Conforme a conversa desenrolou-se e um momento oportuno surgiu, decidi perguntar a respeito da notícia reportada pelo telejornal naquela noite, fato que, por alguma razão, não se desprendia dos meus pensamentos por um segundo sequer.


— É mesmo? — Perguntou ele, admirado. — Não, não fiquei sabendo disso. Confesso que sou um tanto quanto alienado na maior parte do tempo. — Completou, com um meio sorriso, oferecendo-me um bolinho de chuva.


Depois de mais algumas histórias e risadas agradáveis, despedimo-nos e, apesar de sua insistência em levar-me até em casa, recusei, explicando que pretendia resolver outras pendências antes, mas agradecendo a oferta.
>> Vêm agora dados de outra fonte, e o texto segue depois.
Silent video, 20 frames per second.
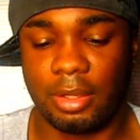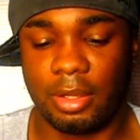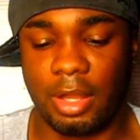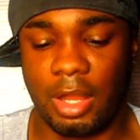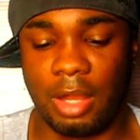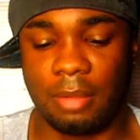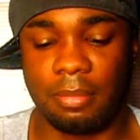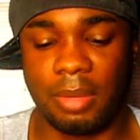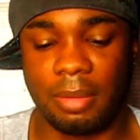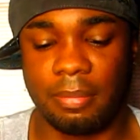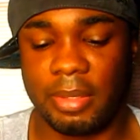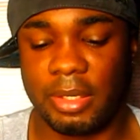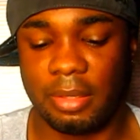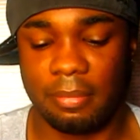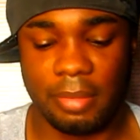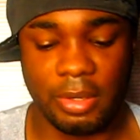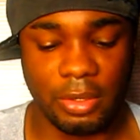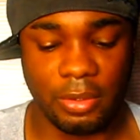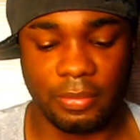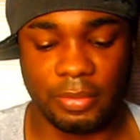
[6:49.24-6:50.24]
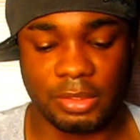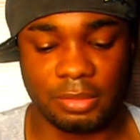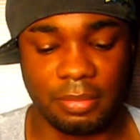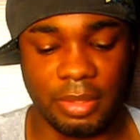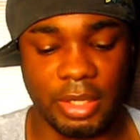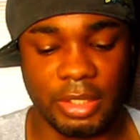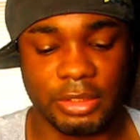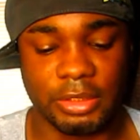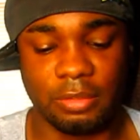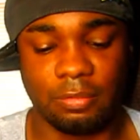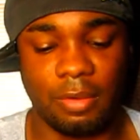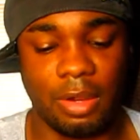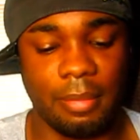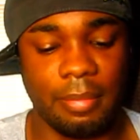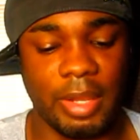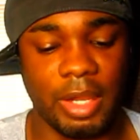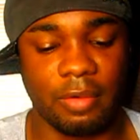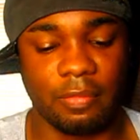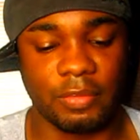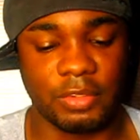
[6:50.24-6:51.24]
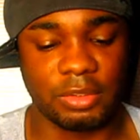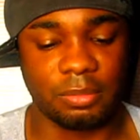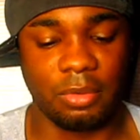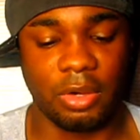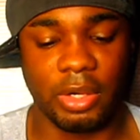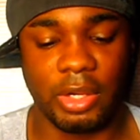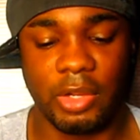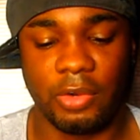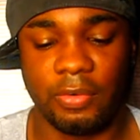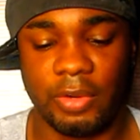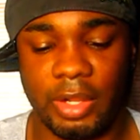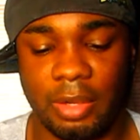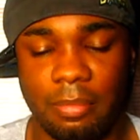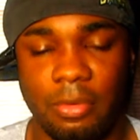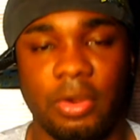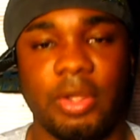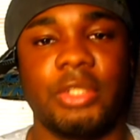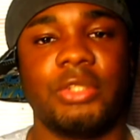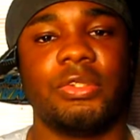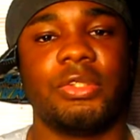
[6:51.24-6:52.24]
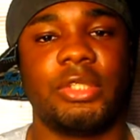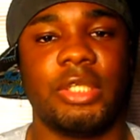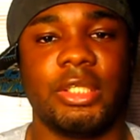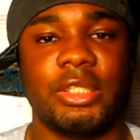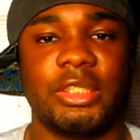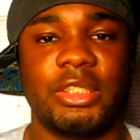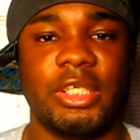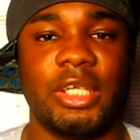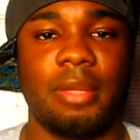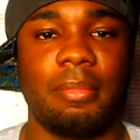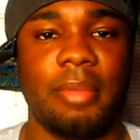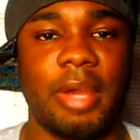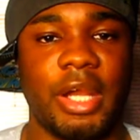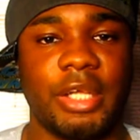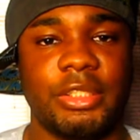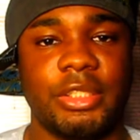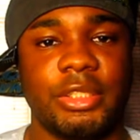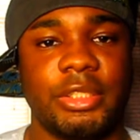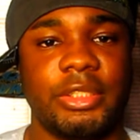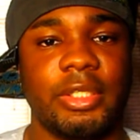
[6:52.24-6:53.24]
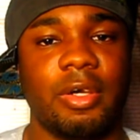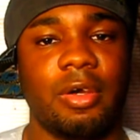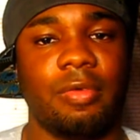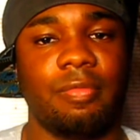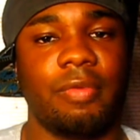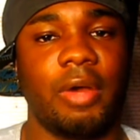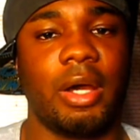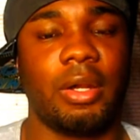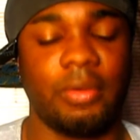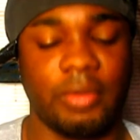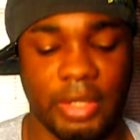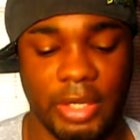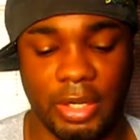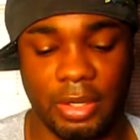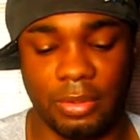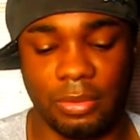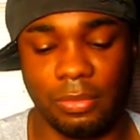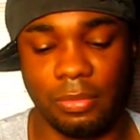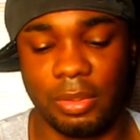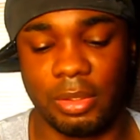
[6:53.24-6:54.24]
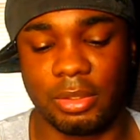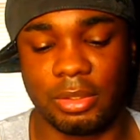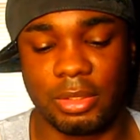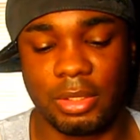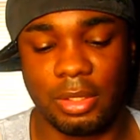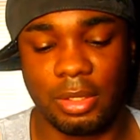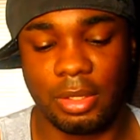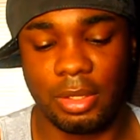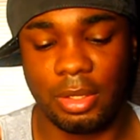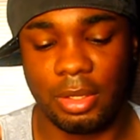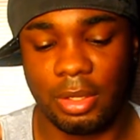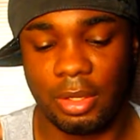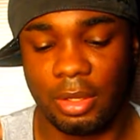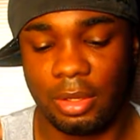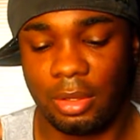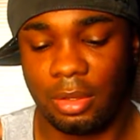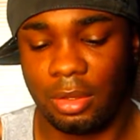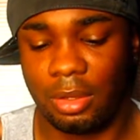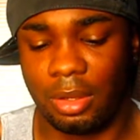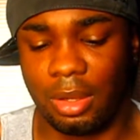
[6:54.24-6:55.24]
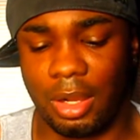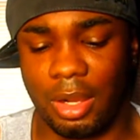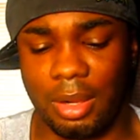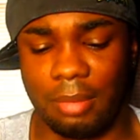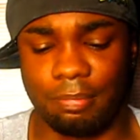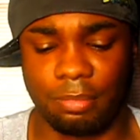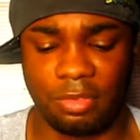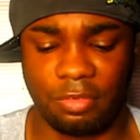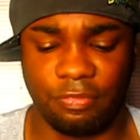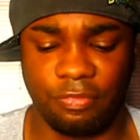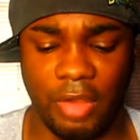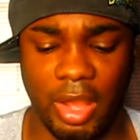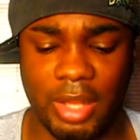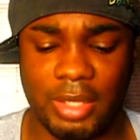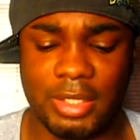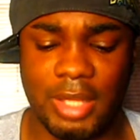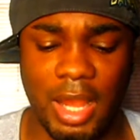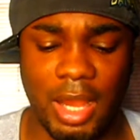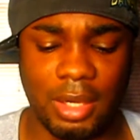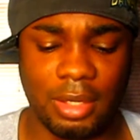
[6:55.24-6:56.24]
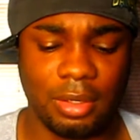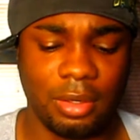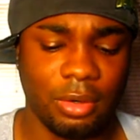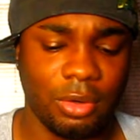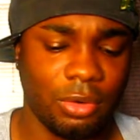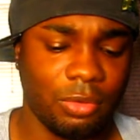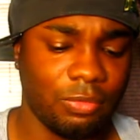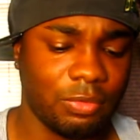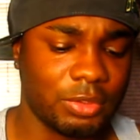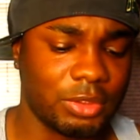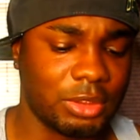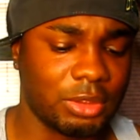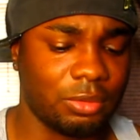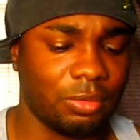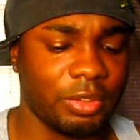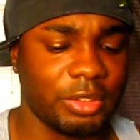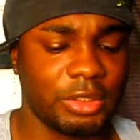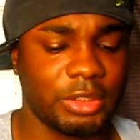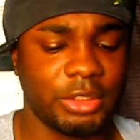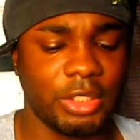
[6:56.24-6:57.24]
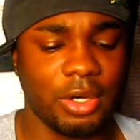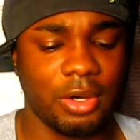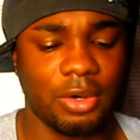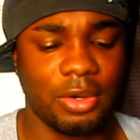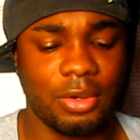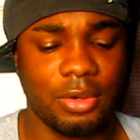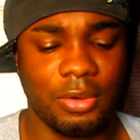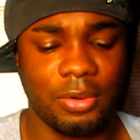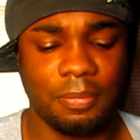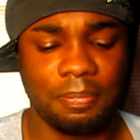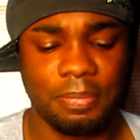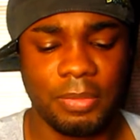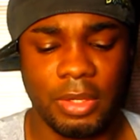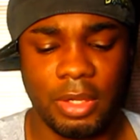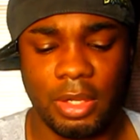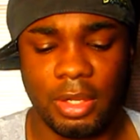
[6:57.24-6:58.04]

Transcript: I'm in the middle of this match, Ryback versus Mark Henry. I'm more interested in seeing the match itself. I don't care who wins. Fandango versus Chris Jericho.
Trocamos números de telefone, mas não havia se desenvolvido nenhum tipo de interesse entre nós, além da amizade que parecia começar lentamente a se desenvolver.


Àquela altura, a tempestade já havia passado, então caminhei, despreocupada, pelas calçadas, banhada apenas pela fina garoa que anunciava um céu limpo e sem estrelas à vista. Ansiosa, adentrei o pequeno centro comercial, na esperança de que o estabelecimento ainda estivesse aberto. A mulher entregou-me, com relutância, a sacola com as quinhentas gramas de argila que comprei, e carreguei, com ternura, no meu braço esquerdo.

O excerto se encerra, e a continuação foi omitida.